The result should be the lines from the one holding "(1.80 s to 2.00 s)" to the final line of the records below, repeated exactly and with no pictures.

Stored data
________________
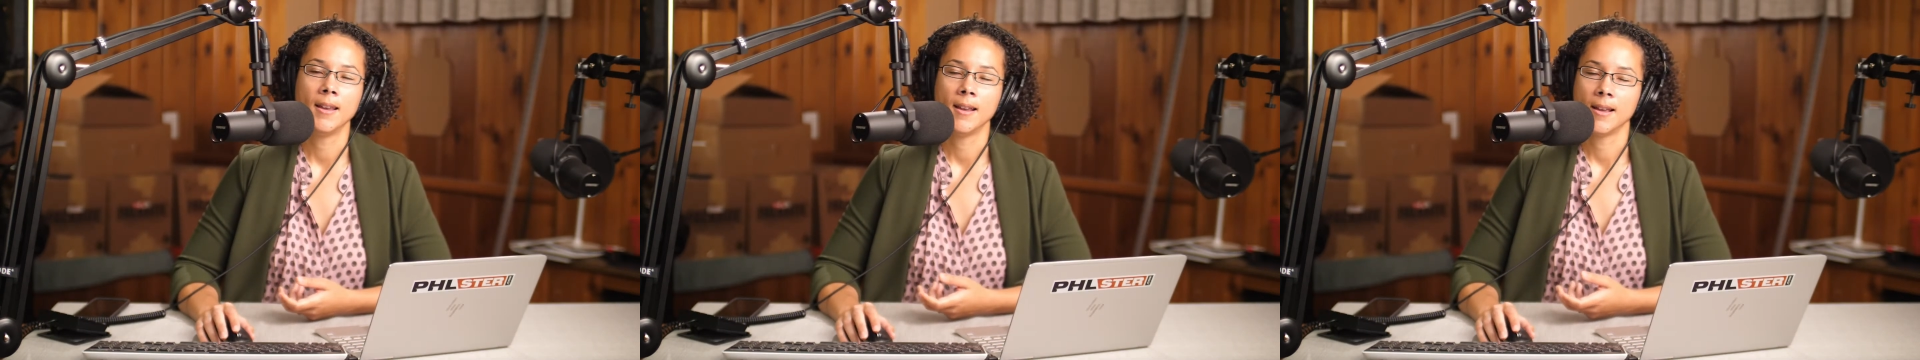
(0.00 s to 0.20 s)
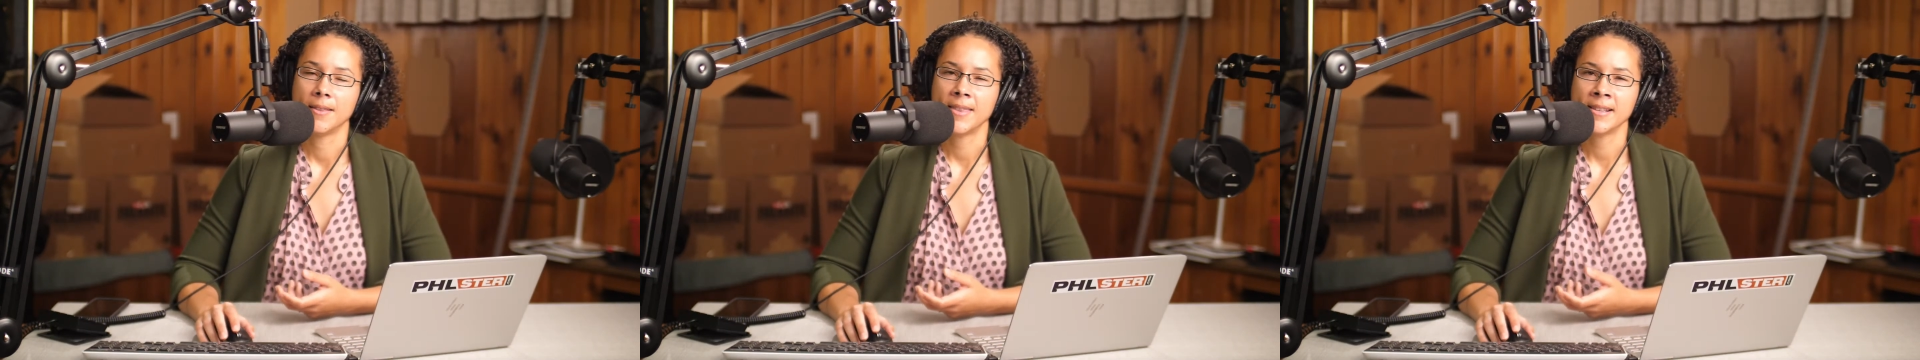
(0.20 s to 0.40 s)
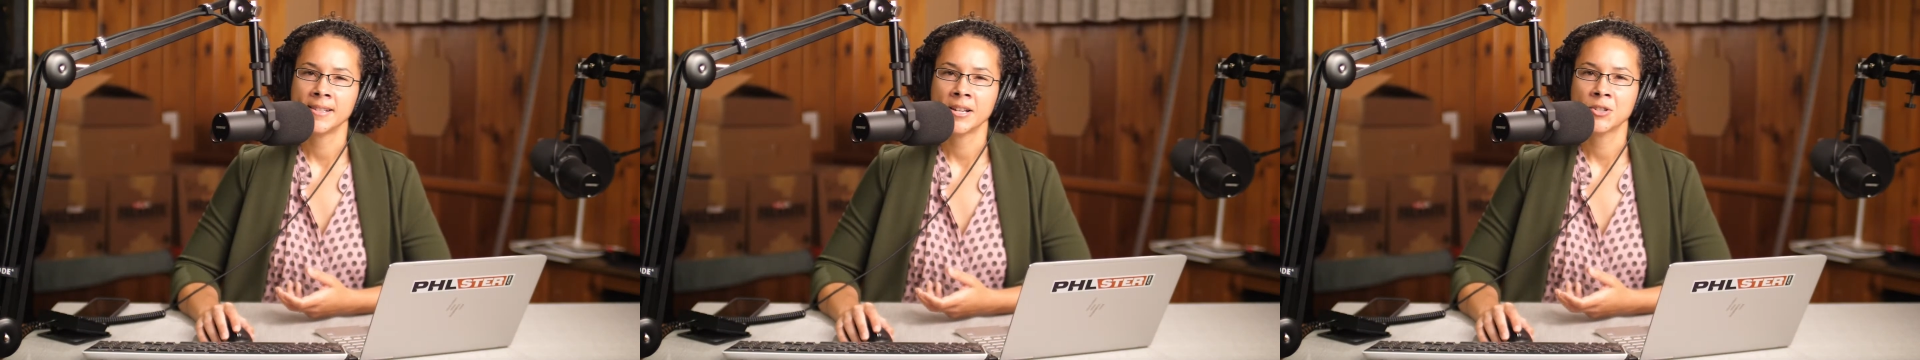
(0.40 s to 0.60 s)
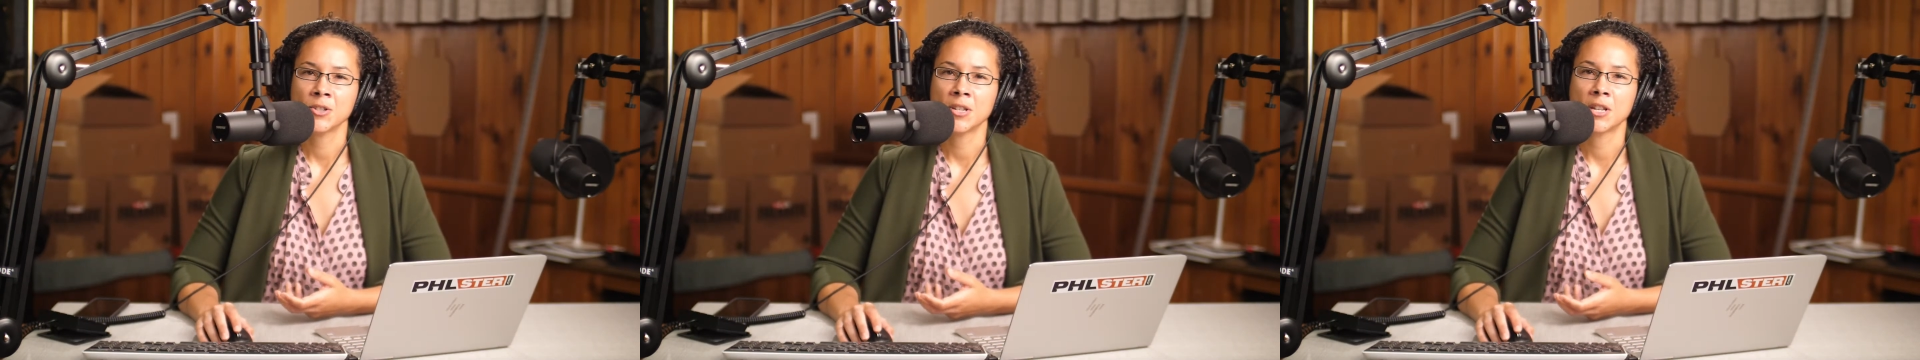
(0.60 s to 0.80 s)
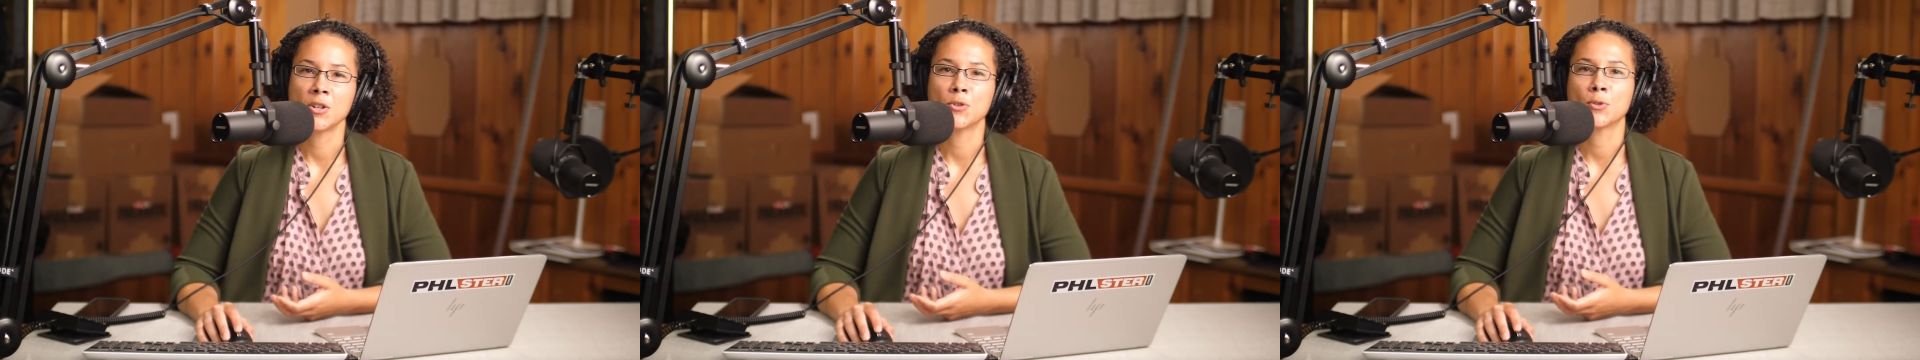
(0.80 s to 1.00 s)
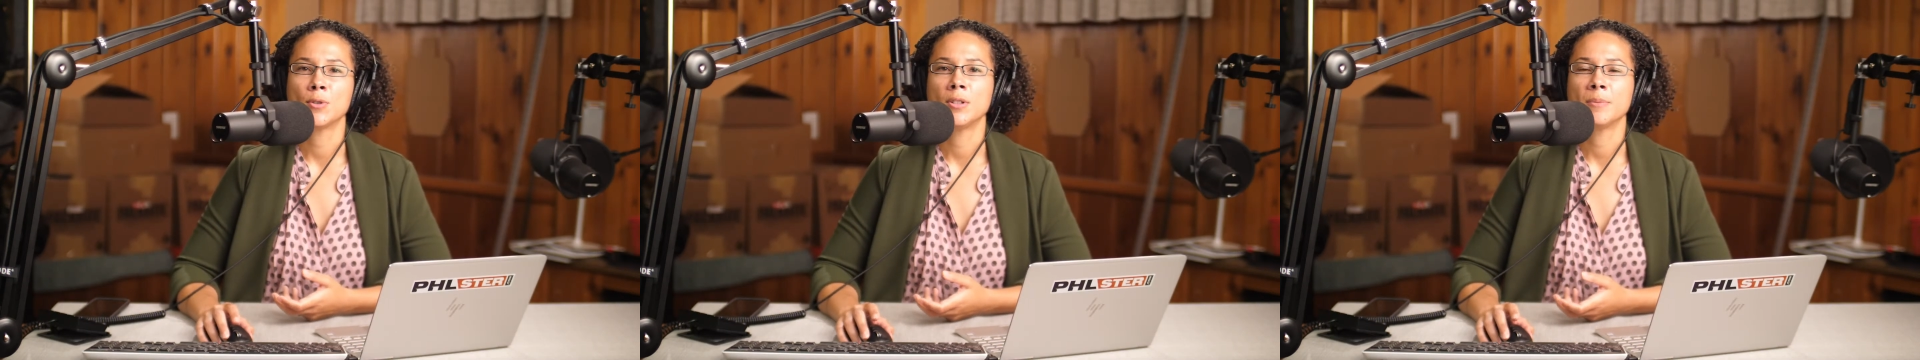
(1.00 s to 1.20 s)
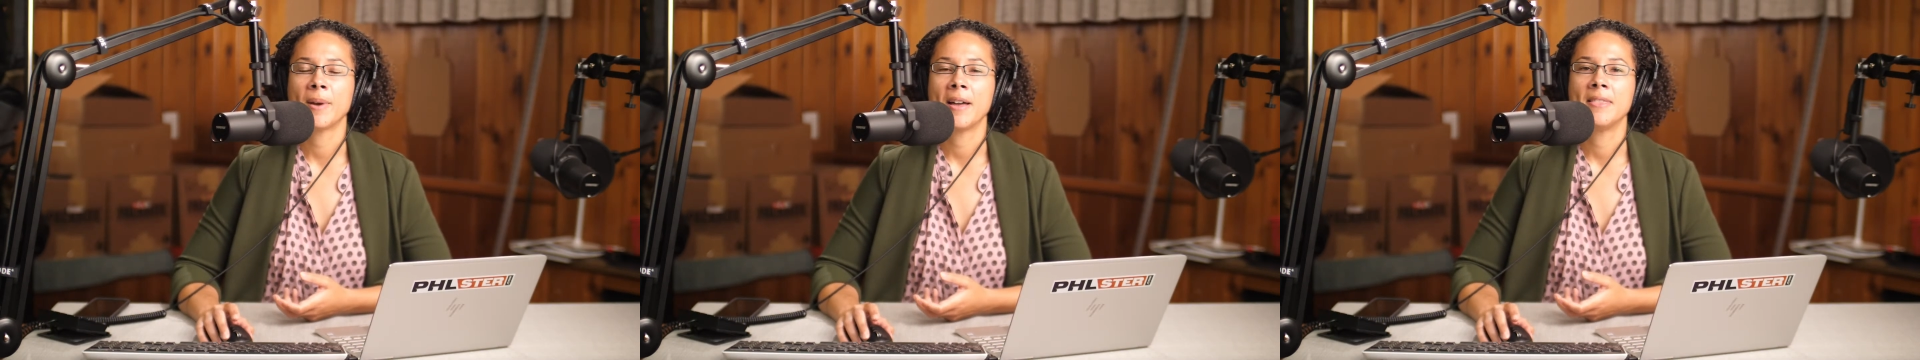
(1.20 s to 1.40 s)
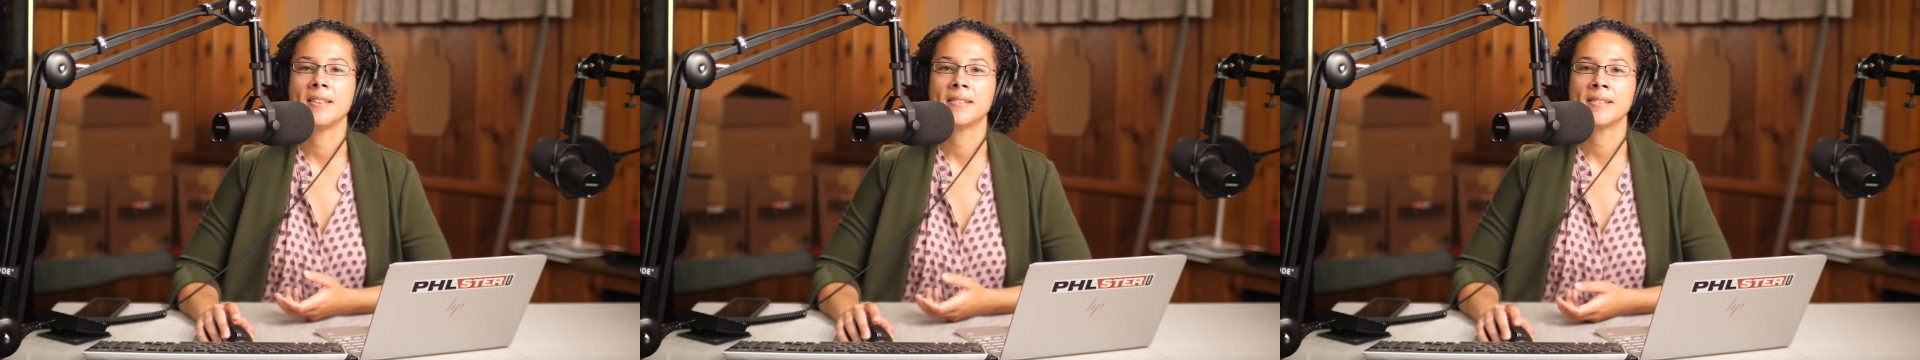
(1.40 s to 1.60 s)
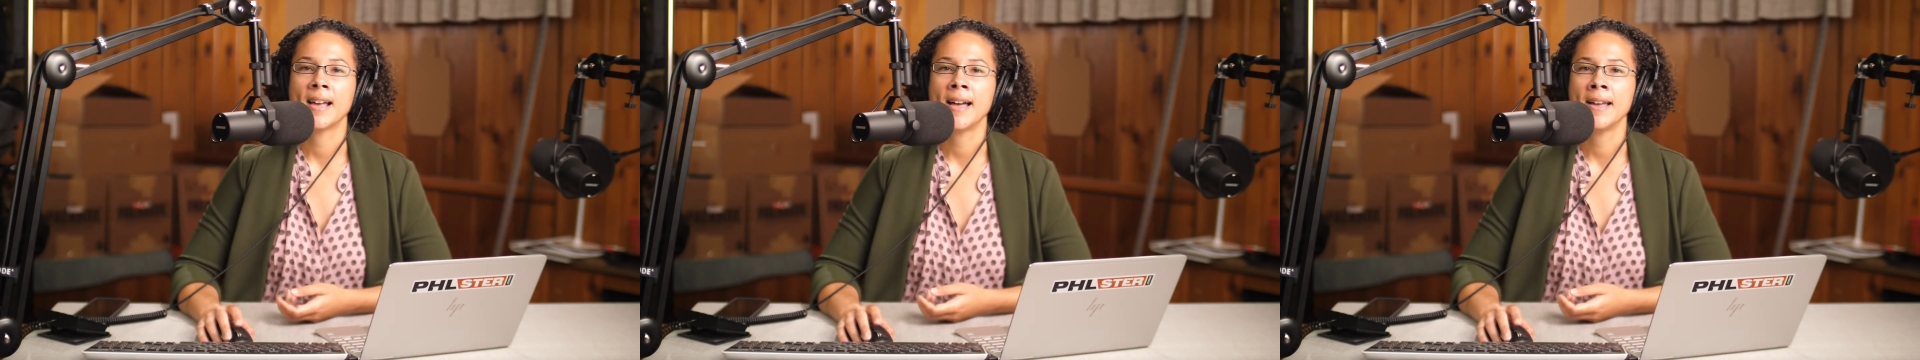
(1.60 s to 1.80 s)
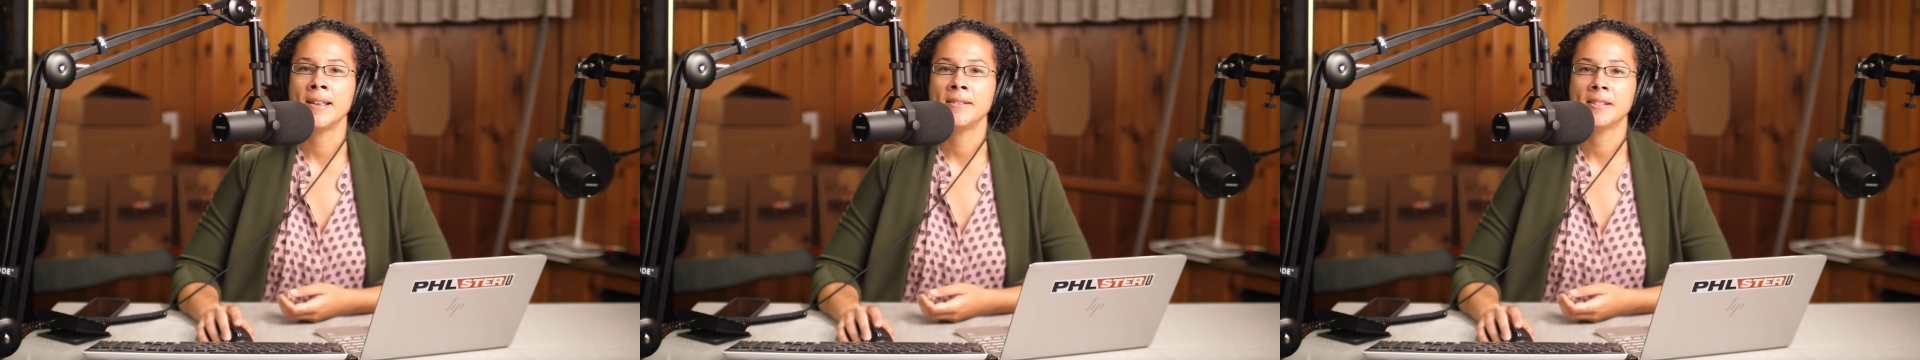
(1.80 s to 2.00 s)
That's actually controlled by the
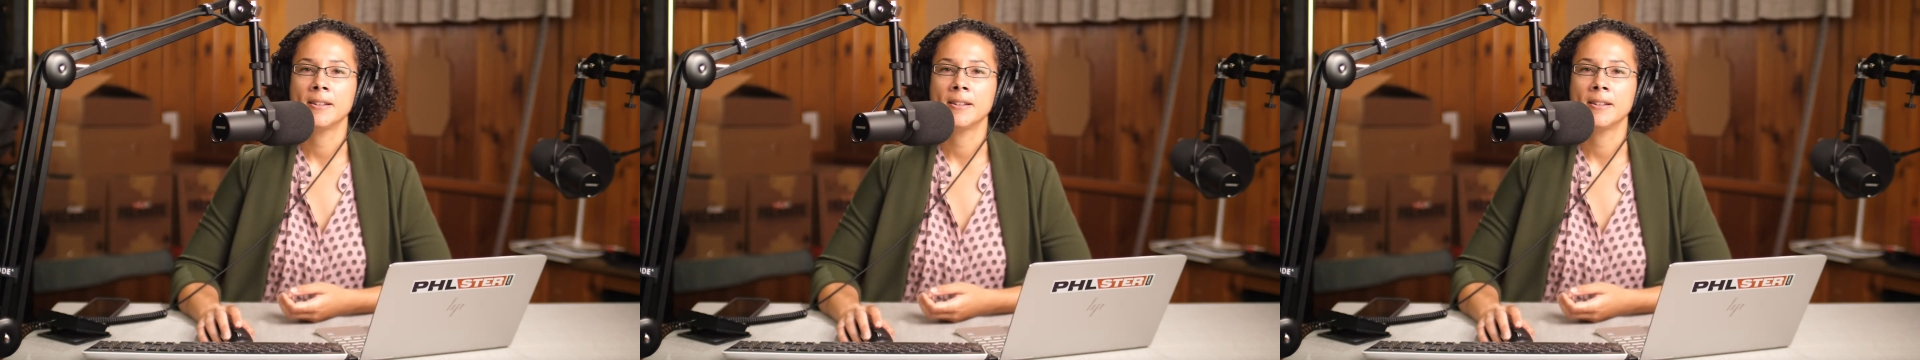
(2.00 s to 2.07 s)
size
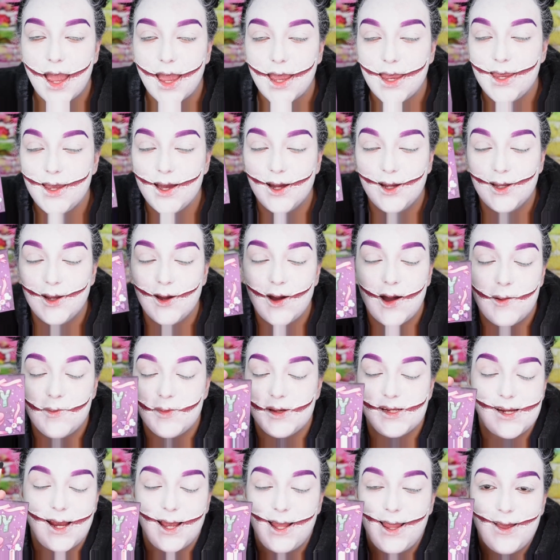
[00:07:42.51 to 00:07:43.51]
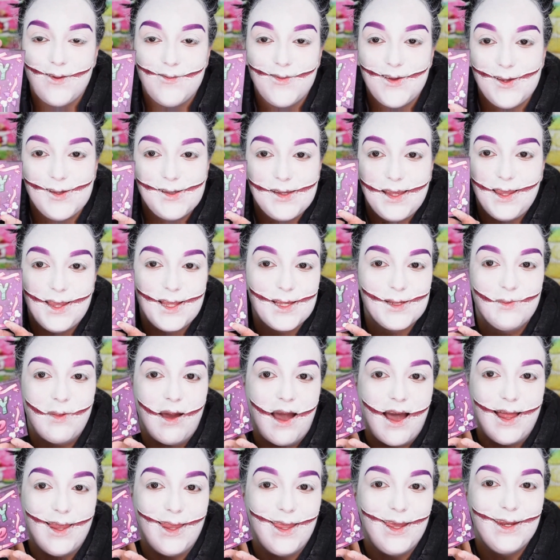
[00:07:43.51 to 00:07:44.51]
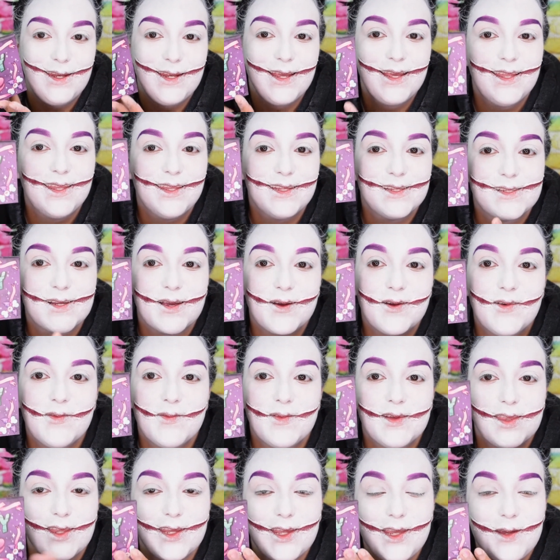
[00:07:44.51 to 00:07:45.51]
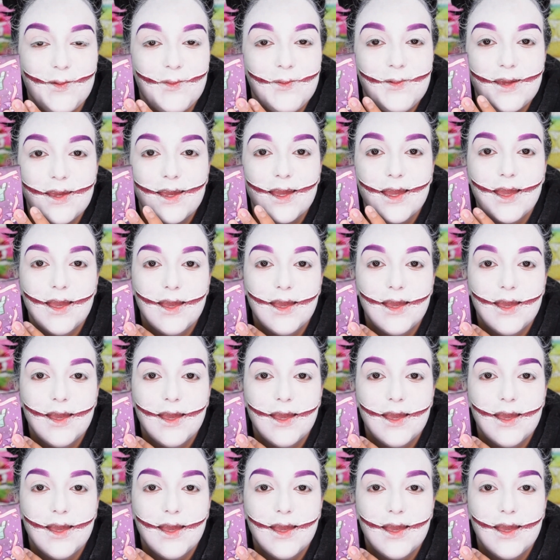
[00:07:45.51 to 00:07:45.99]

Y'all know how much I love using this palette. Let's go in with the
________________
--- SOLUTION TO THE EXERCISE ---
(1.80 s to 2.00 s)
That's actually controlled by the
(2.00 s to 2.07 s)
size
[00:07:42.51 to 00:07:43.51]
[00:07:43.51 to 00:07:44.51]
[00:07:44.51 to 00:07:45.51]
[00:07:45.51 to 00:07:45.99]

Y'all know how much I love using this palette. Let's go in with the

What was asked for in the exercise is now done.